:: WHAT YOU ARE ASKED TO DO ::
Would you transcribe the records below exactly, omitting every picture?

[Collected data]
┄┄┄┄┄┄┄┄┄┄┄┄┄┄┄┄┄┄┄┄

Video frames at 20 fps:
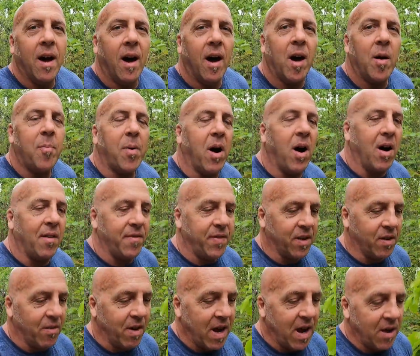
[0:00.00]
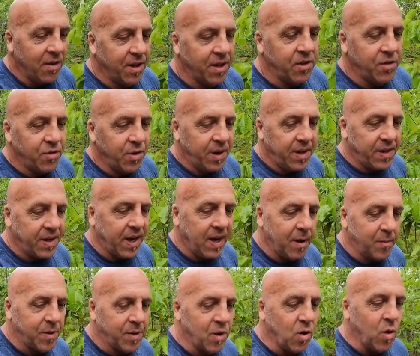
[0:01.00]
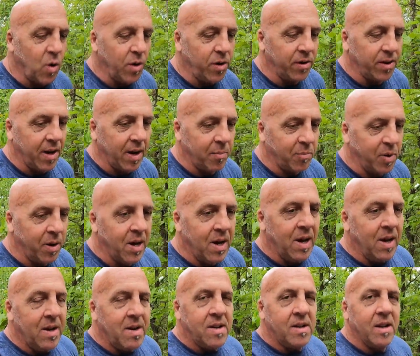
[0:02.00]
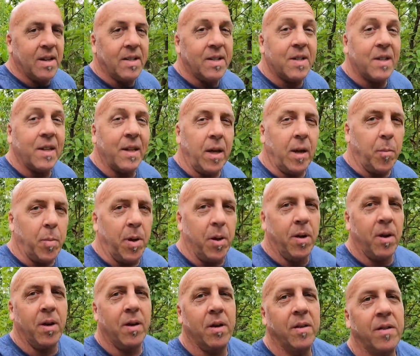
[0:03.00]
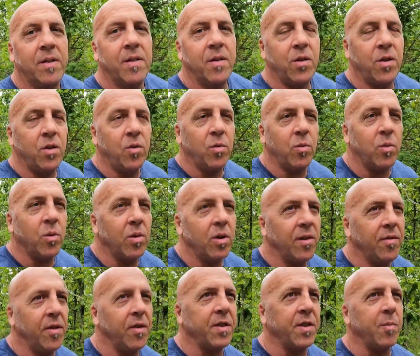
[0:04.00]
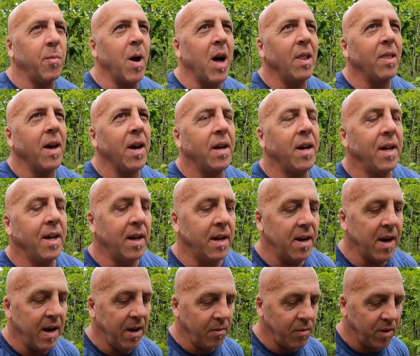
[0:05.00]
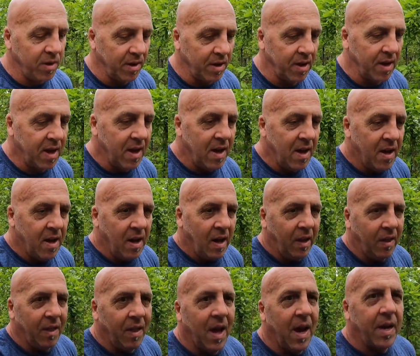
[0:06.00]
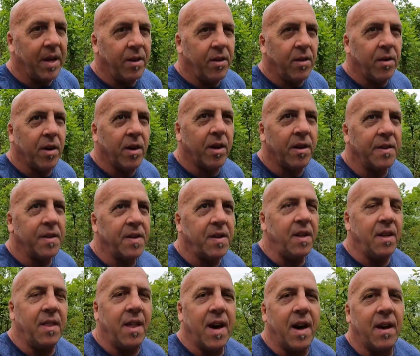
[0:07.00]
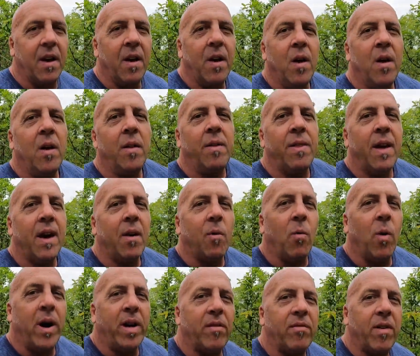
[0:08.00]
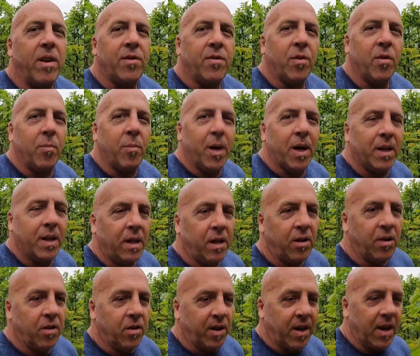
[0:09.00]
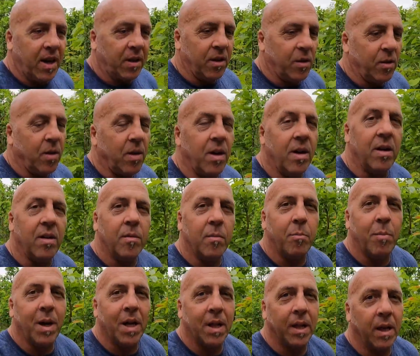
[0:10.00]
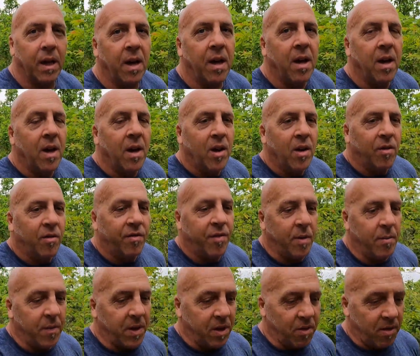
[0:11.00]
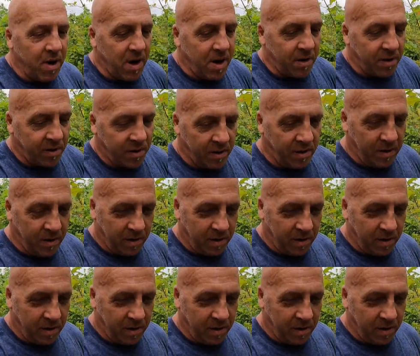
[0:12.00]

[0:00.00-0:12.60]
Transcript: up off the ground in treetops, coiled up asleep. So you, if you're spotlighting at night with a light, you're gonna see that white ventral belly or yellow belly from the ground.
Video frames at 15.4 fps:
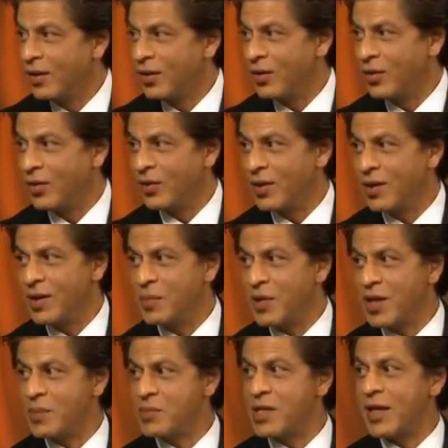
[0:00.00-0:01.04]
It
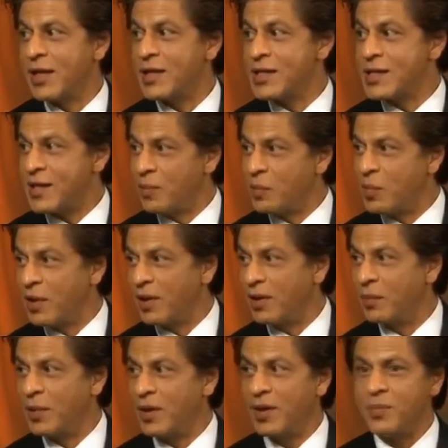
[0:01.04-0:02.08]
becomes like a stigma.
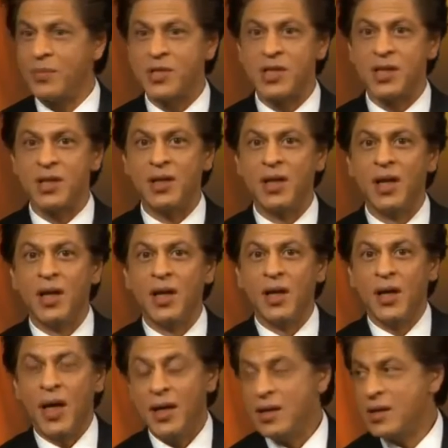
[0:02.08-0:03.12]
It becomes, and
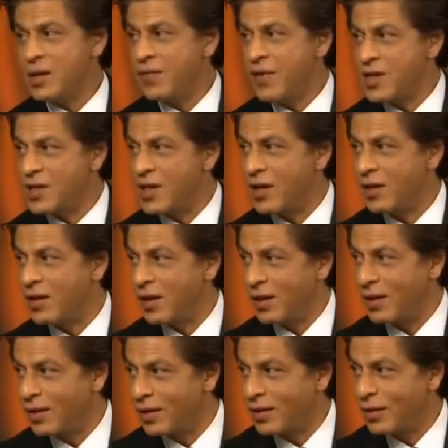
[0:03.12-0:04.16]
it's a very scary
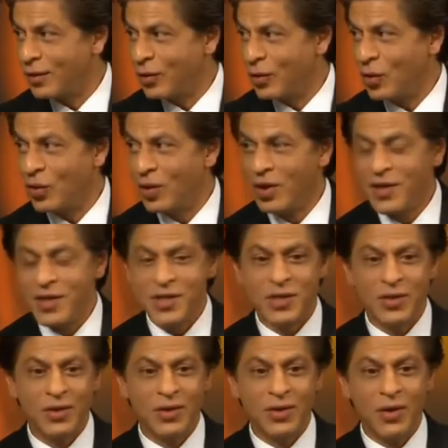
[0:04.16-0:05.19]
thing,
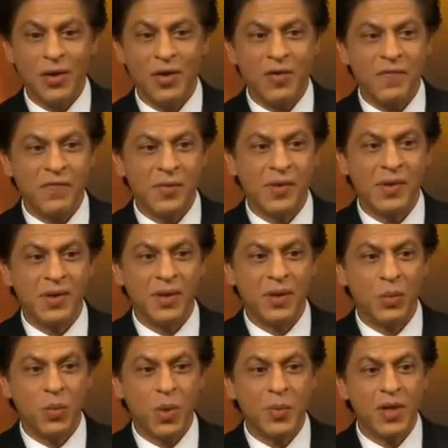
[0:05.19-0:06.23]
So a lot of
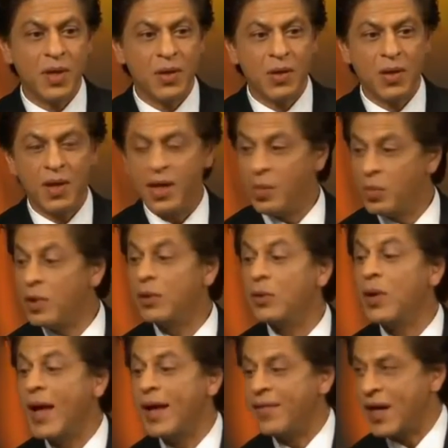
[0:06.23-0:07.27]
women are not able
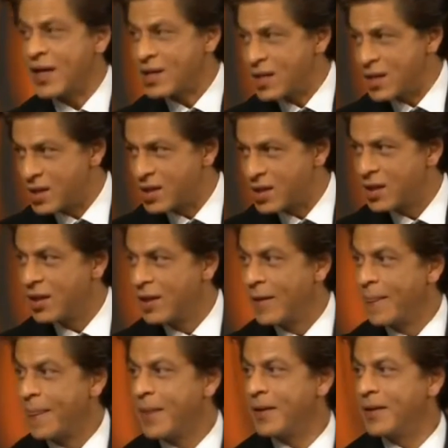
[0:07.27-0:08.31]
to have access
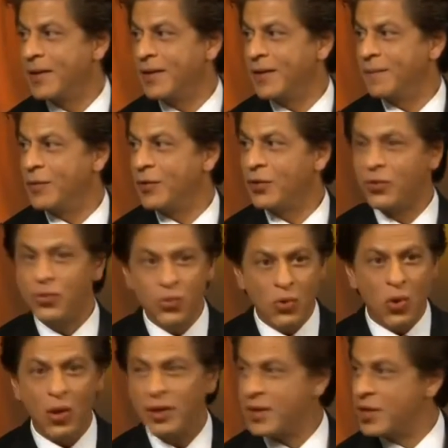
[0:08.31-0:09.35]
to
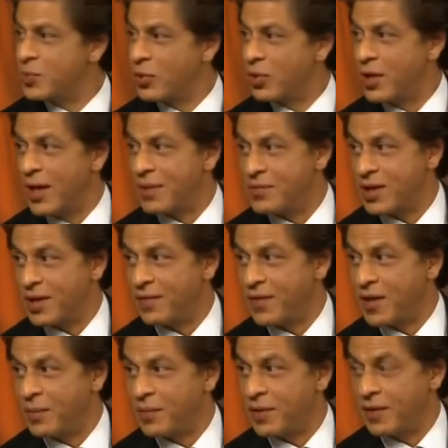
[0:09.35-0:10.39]
all these programs that
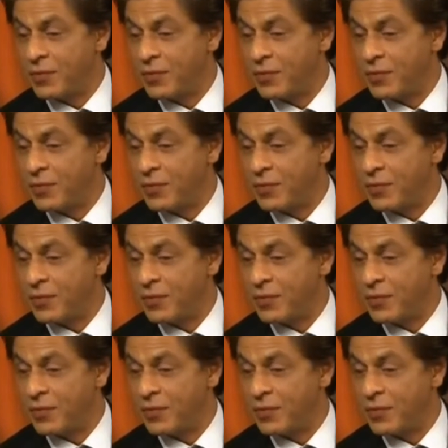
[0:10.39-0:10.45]
have come in.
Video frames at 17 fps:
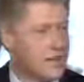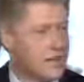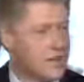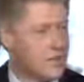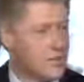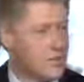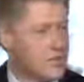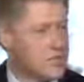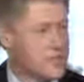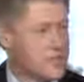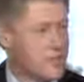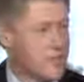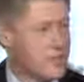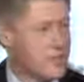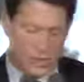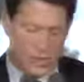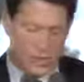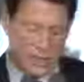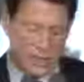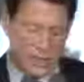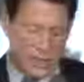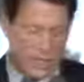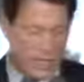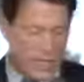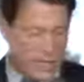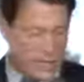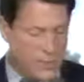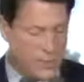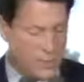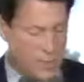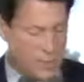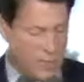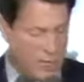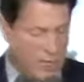uh, to which the Vice was in
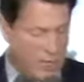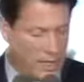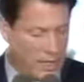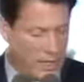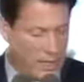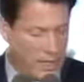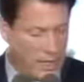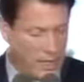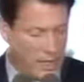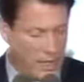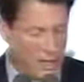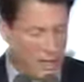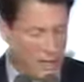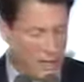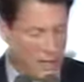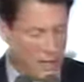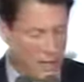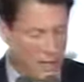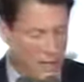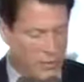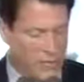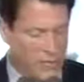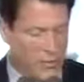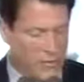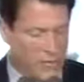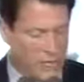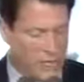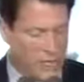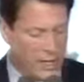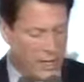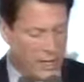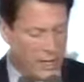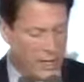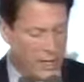desperate need. And uh,
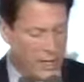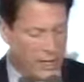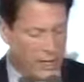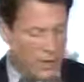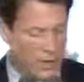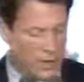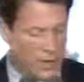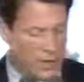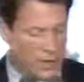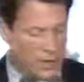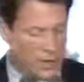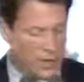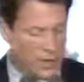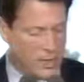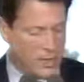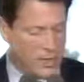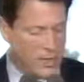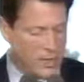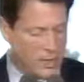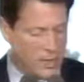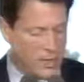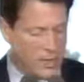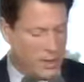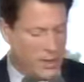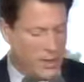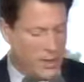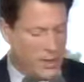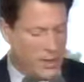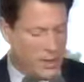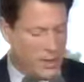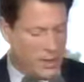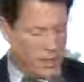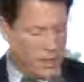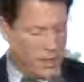representing him here today is Bill Tidball,
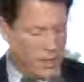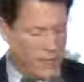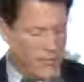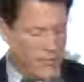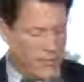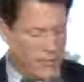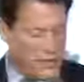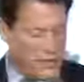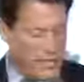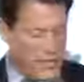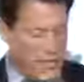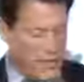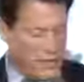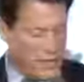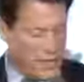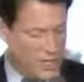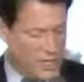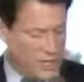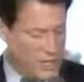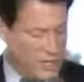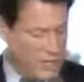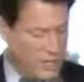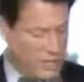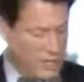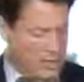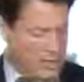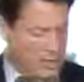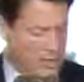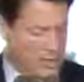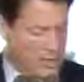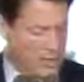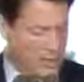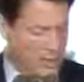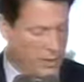uh, Chief of Staff. James Lee is
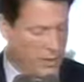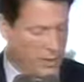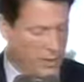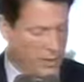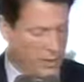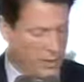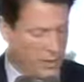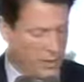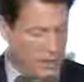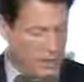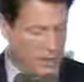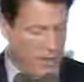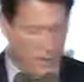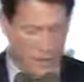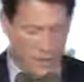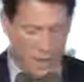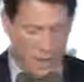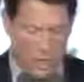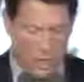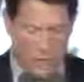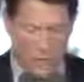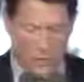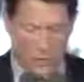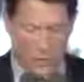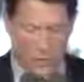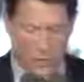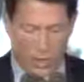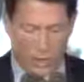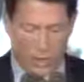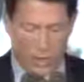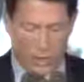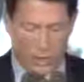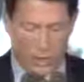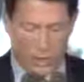on the ground and hard at
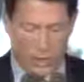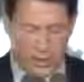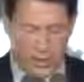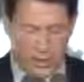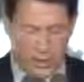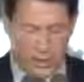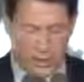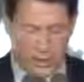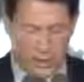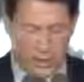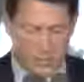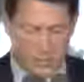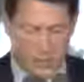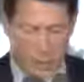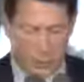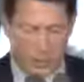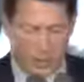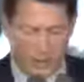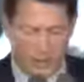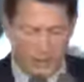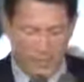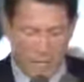work uh, at this moment.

┄┄┄┄┄┄┄┄┄┄┄┄┄┄┄┄┄┄┄┄

:: SOLUTION TO THE EXERCISE ::
Video frames at 20 fps:
[0:00.00]
[0:01.00]
[0:02.00]
[0:03.00]
[0:04.00]
[0:05.00]
[0:06.00]
[0:07.00]
[0:08.00]
[0:09.00]
[0:10.00]
[0:11.00]
[0:12.00]

[0:00.00-0:12.60]
Transcript: up off the ground in treetops, coiled up asleep. So you, if you're spotlighting at night with a light, you're gonna see that white ventral belly or yellow belly from the ground.
Video frames at 15.4 fps:
[0:00.00-0:01.04]
It
[0:01.04-0:02.08]
becomes like a stigma.
[0:02.08-0:03.12]
It becomes, and
[0:03.12-0:04.16]
it's a very scary
[0:04.16-0:05.19]
thing,
[0:05.19-0:06.23]
So a lot of
[0:06.23-0:07.27]
women are not able
[0:07.27-0:08.31]
to have access
[0:08.31-0:09.35]
to
[0:09.35-0:10.39]
all these programs that
[0:10.39-0:10.45]
have come in.
Video frames at 17 fps:
uh, to which the Vice was in
desperate need. And uh,
representing him here today is Bill Tidball,
uh, Chief of Staff. James Lee is
on the ground and hard at
work uh, at this moment.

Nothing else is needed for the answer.